Brief:
Set down the entries again word for word, without any of the images.

···

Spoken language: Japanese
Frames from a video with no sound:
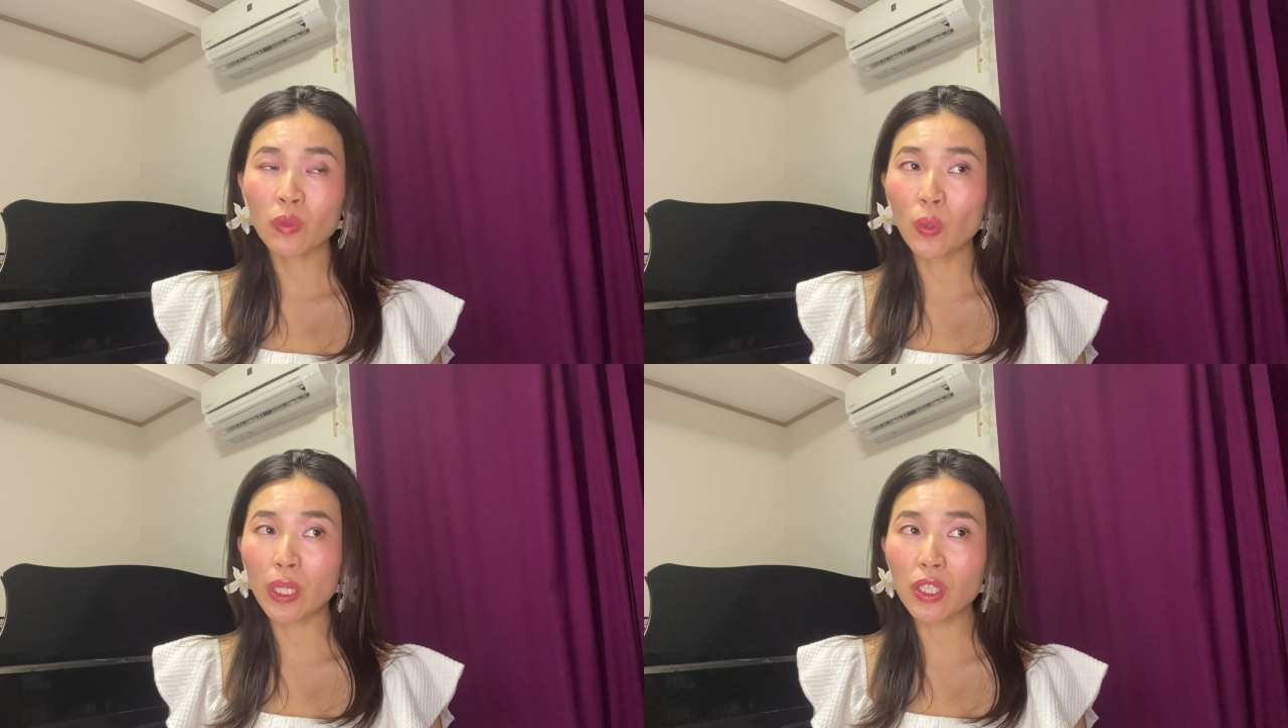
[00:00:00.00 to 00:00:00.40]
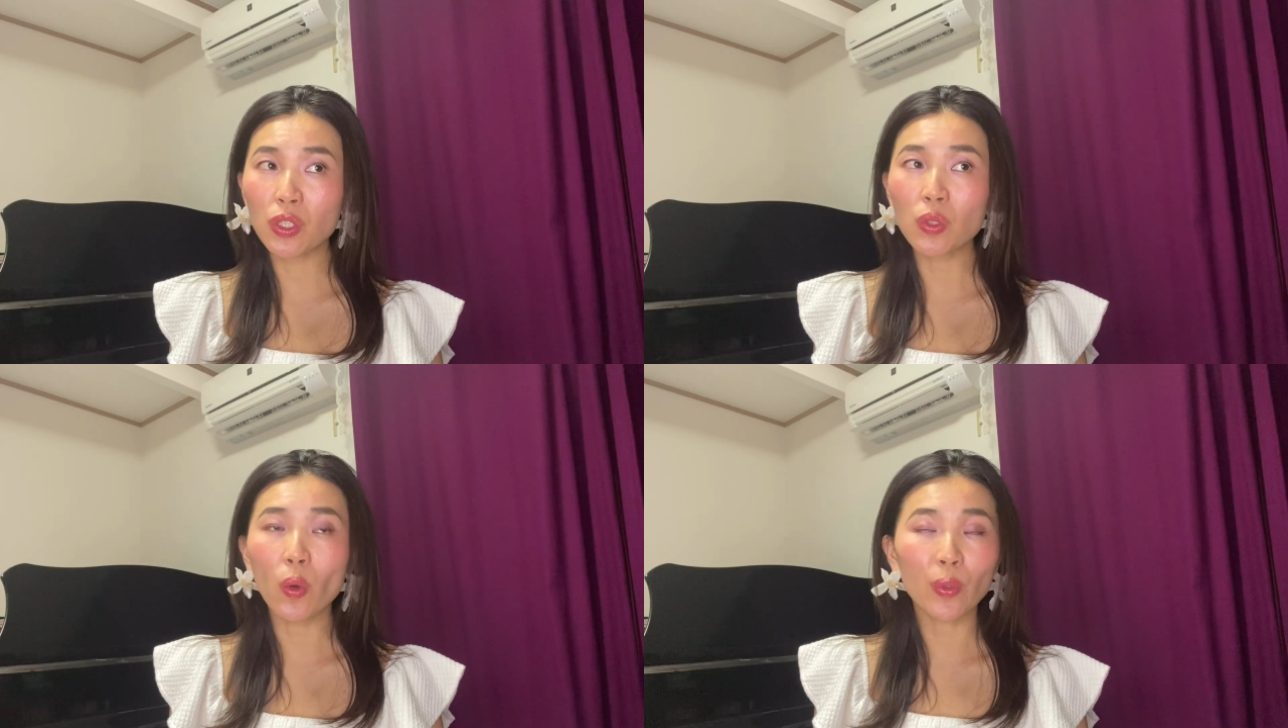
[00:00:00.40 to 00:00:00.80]
の
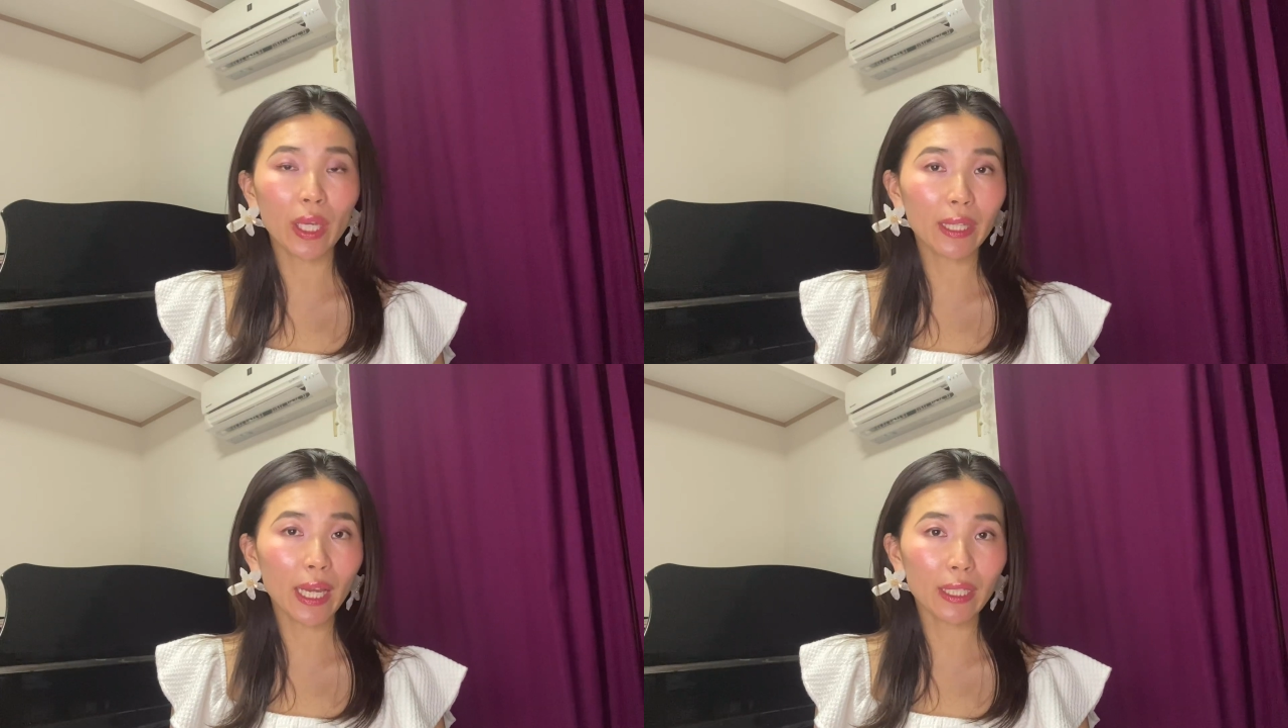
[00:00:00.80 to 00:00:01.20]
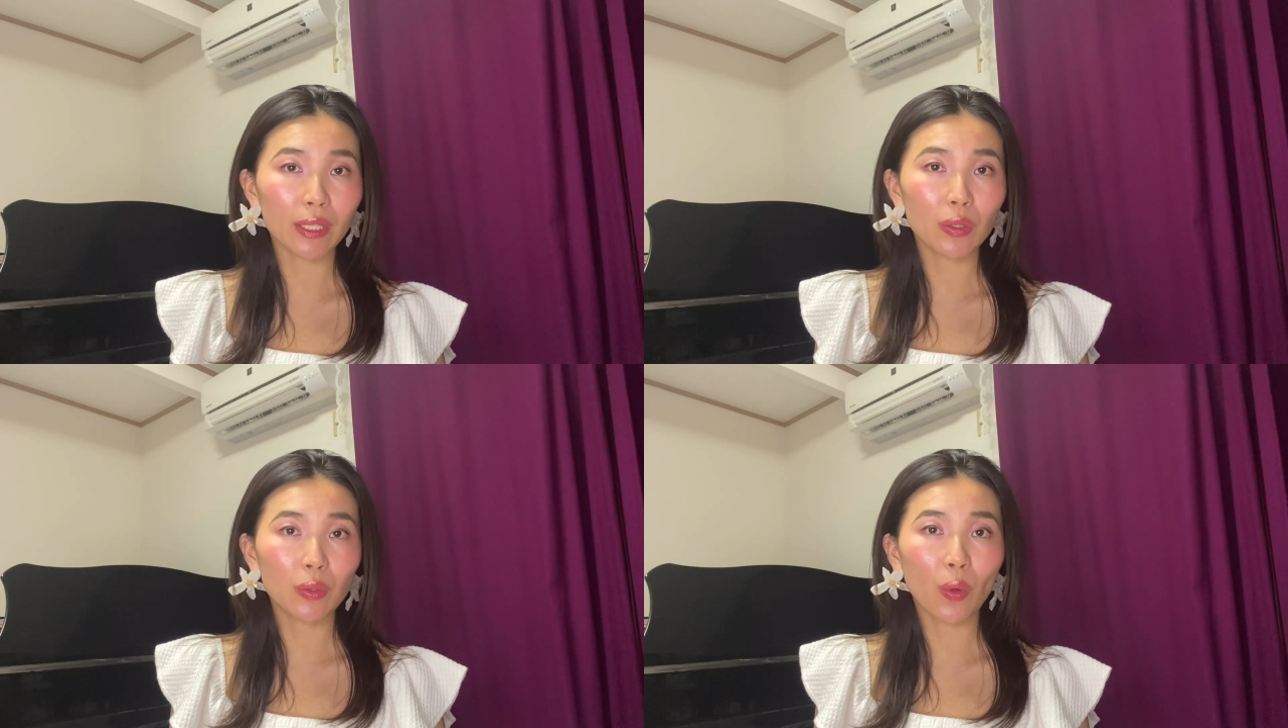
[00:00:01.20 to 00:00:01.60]
レッスンを受けた
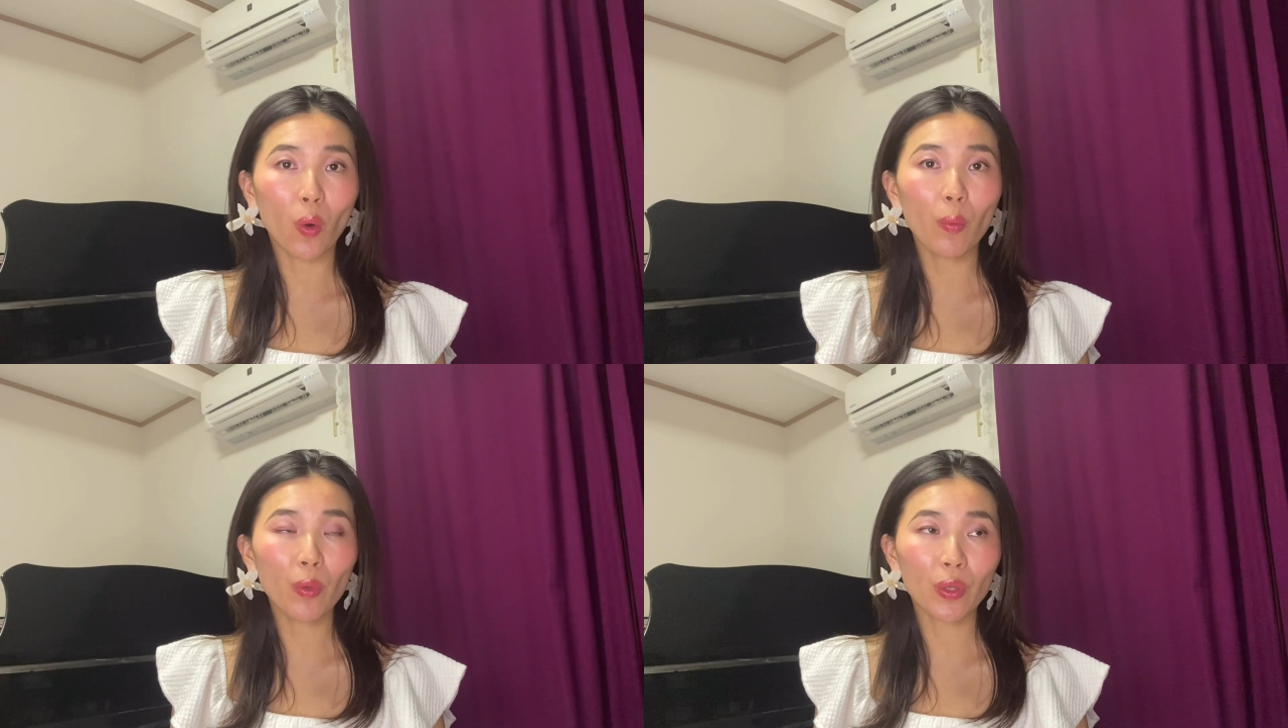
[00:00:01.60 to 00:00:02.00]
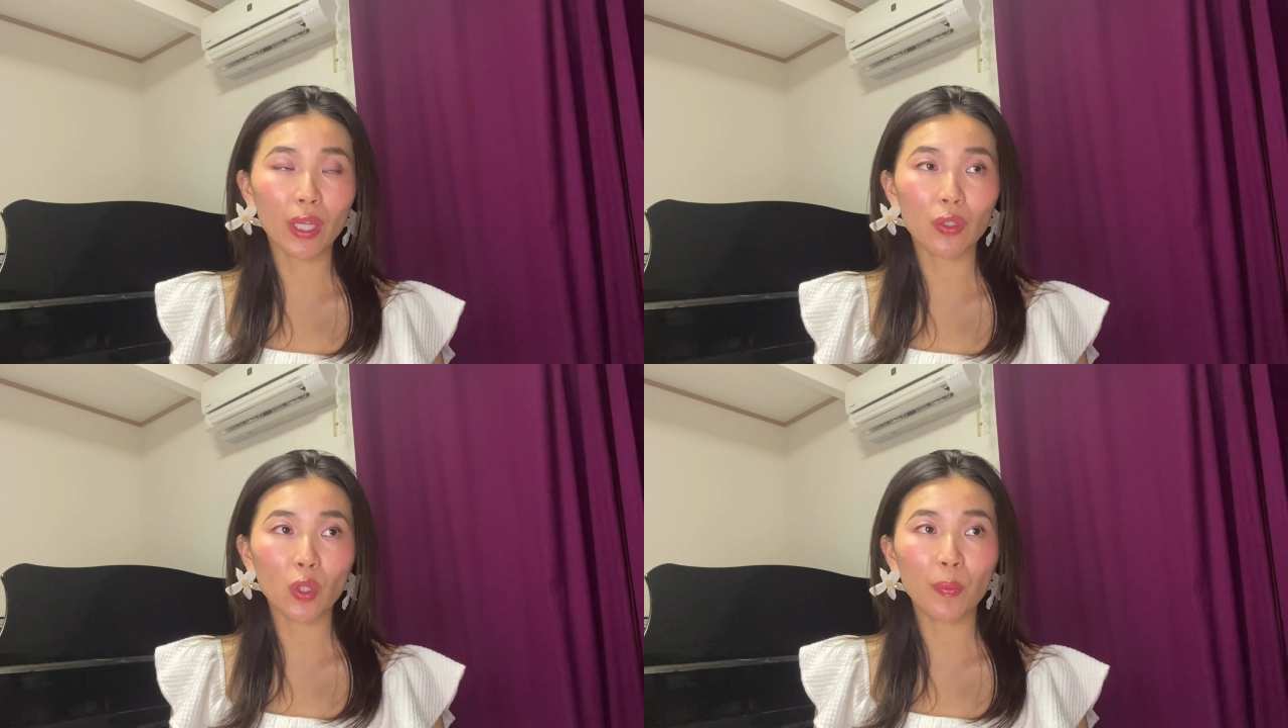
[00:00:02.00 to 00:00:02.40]
いと思っている人、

···

Reply:
Spoken language: Japanese
Frames from a video with no sound:
[00:00:00.00 to 00:00:00.40]
[00:00:00.40 to 00:00:00.80]
の
[00:00:00.80 to 00:00:01.20]
[00:00:01.20 to 00:00:01.60]
レッスンを受けた
[00:00:01.60 to 00:00:02.00]
[00:00:02.00 to 00:00:02.40]
いと思っている人、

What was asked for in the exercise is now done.